Saved data entries:
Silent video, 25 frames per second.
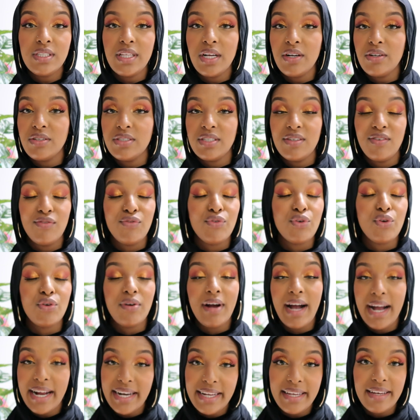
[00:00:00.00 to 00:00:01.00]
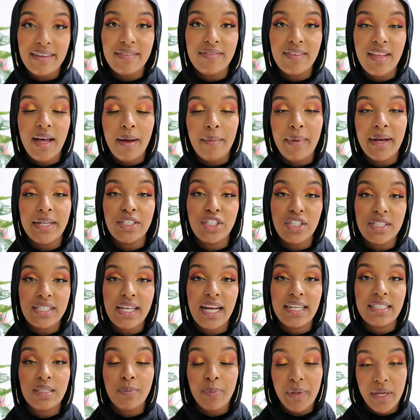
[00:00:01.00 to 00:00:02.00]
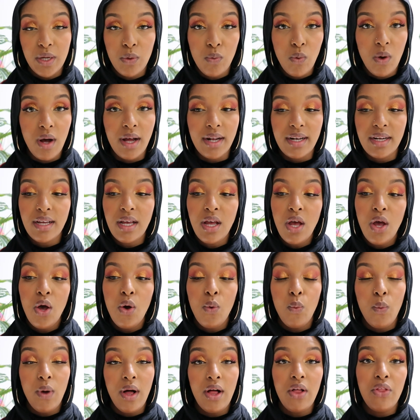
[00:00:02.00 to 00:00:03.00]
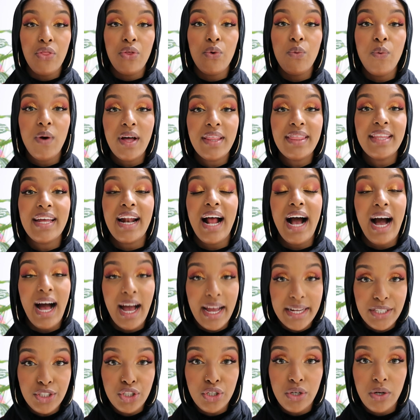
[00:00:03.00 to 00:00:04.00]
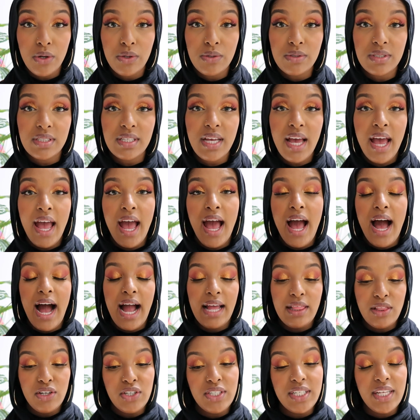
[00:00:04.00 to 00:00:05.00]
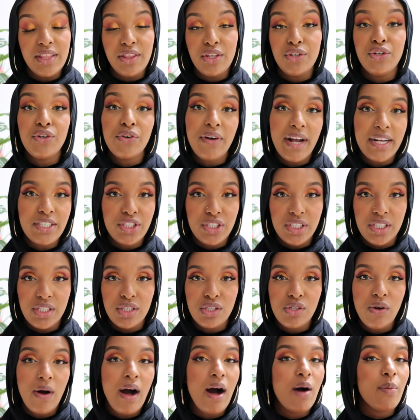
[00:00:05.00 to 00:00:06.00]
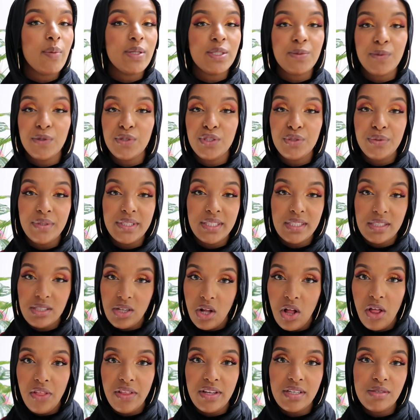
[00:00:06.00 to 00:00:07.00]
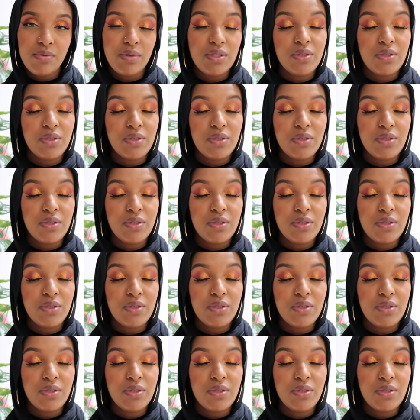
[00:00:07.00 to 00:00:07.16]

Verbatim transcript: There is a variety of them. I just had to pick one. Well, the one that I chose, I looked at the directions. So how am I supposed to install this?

...

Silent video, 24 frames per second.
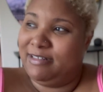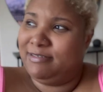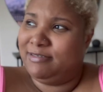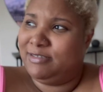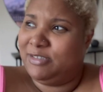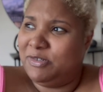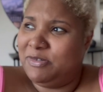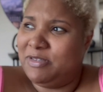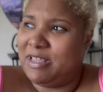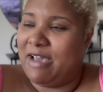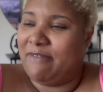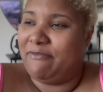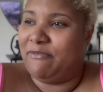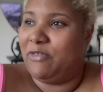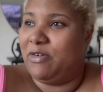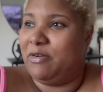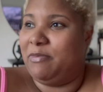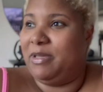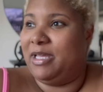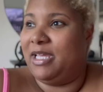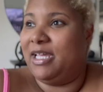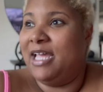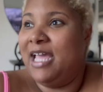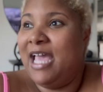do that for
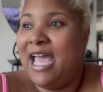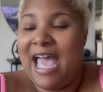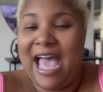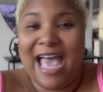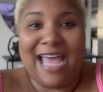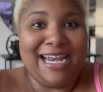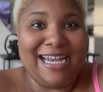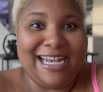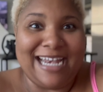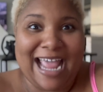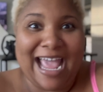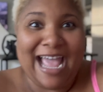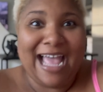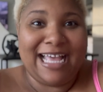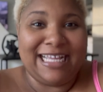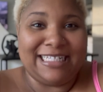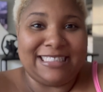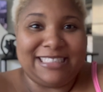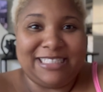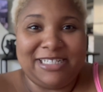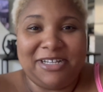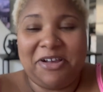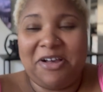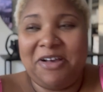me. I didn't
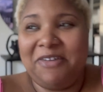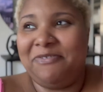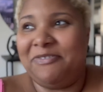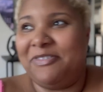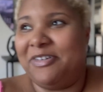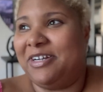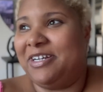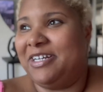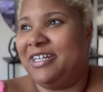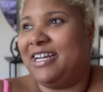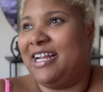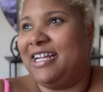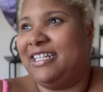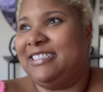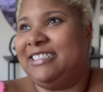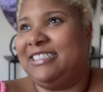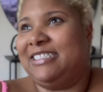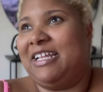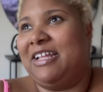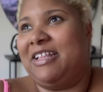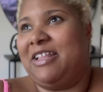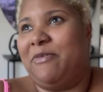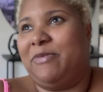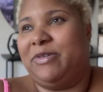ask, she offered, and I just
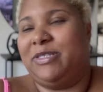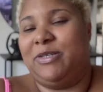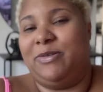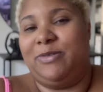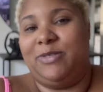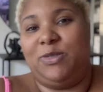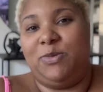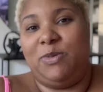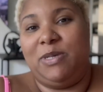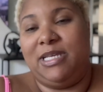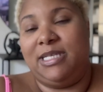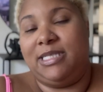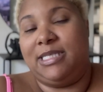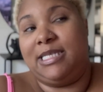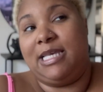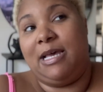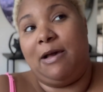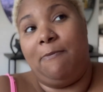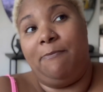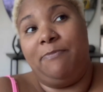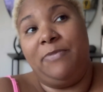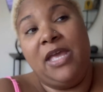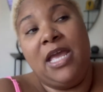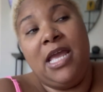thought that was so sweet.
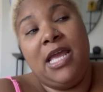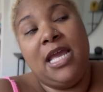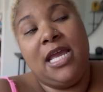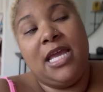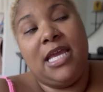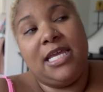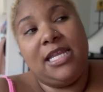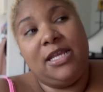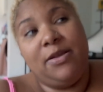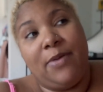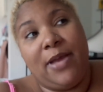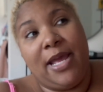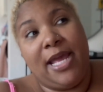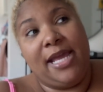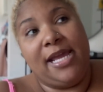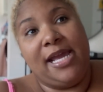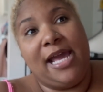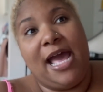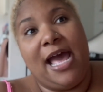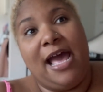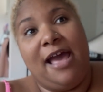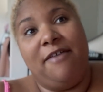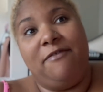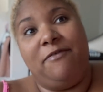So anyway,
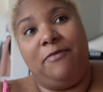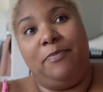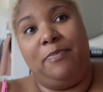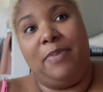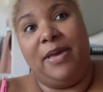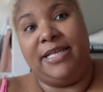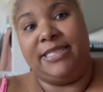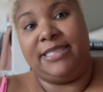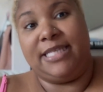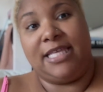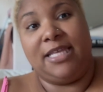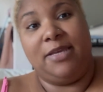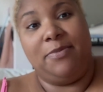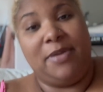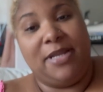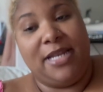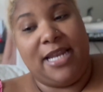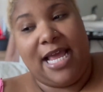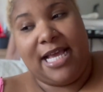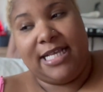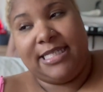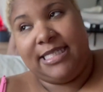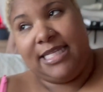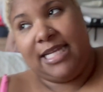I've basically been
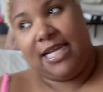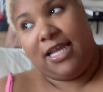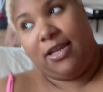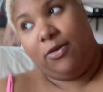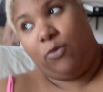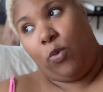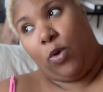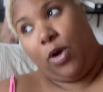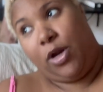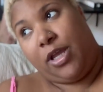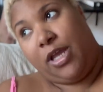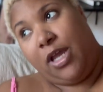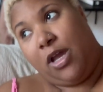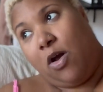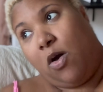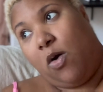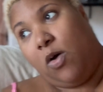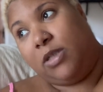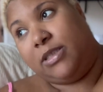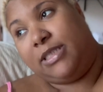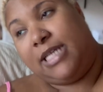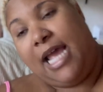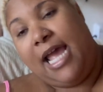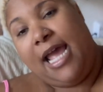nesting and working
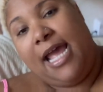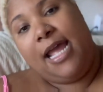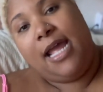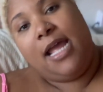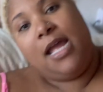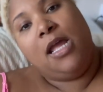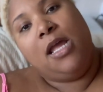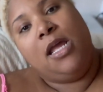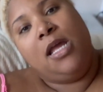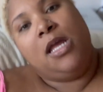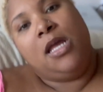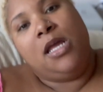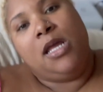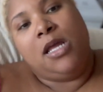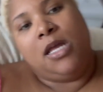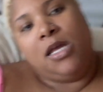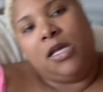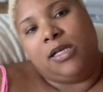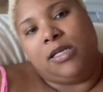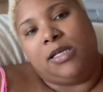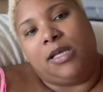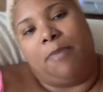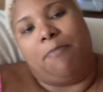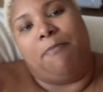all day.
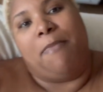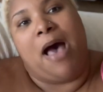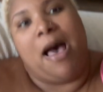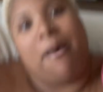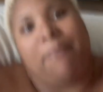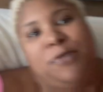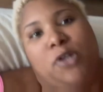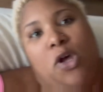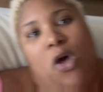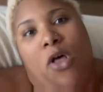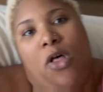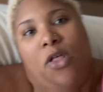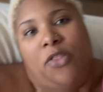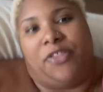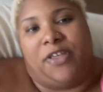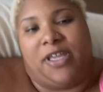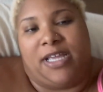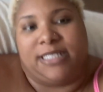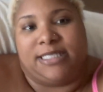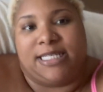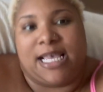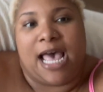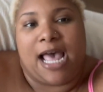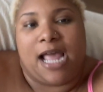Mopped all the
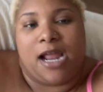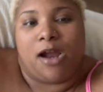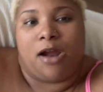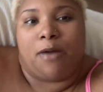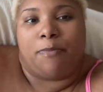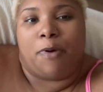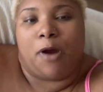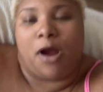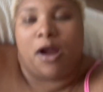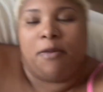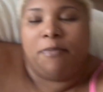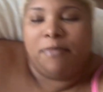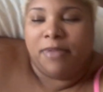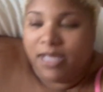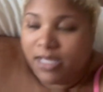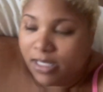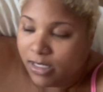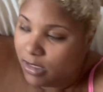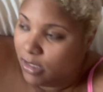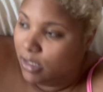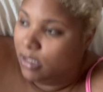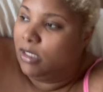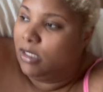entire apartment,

## What is expected
Write out again exactly the lines above from the one with "Silent video, 25 frames per second." through the one with "Verbatim transcript: There", adding no other lines and no pictures.

## Response
Silent video, 25 frames per second.
[00:00:00.00 to 00:00:01.00]
[00:00:01.00 to 00:00:02.00]
[00:00:02.00 to 00:00:03.00]
[00:00:03.00 to 00:00:04.00]
[00:00:04.00 to 00:00:05.00]
[00:00:05.00 to 00:00:06.00]
[00:00:06.00 to 00:00:07.00]
[00:00:07.00 to 00:00:07.16]

Verbatim transcript: There is a variety of them. I just had to pick one. Well, the one that I chose, I looked at the directions. So how am I supposed to install this?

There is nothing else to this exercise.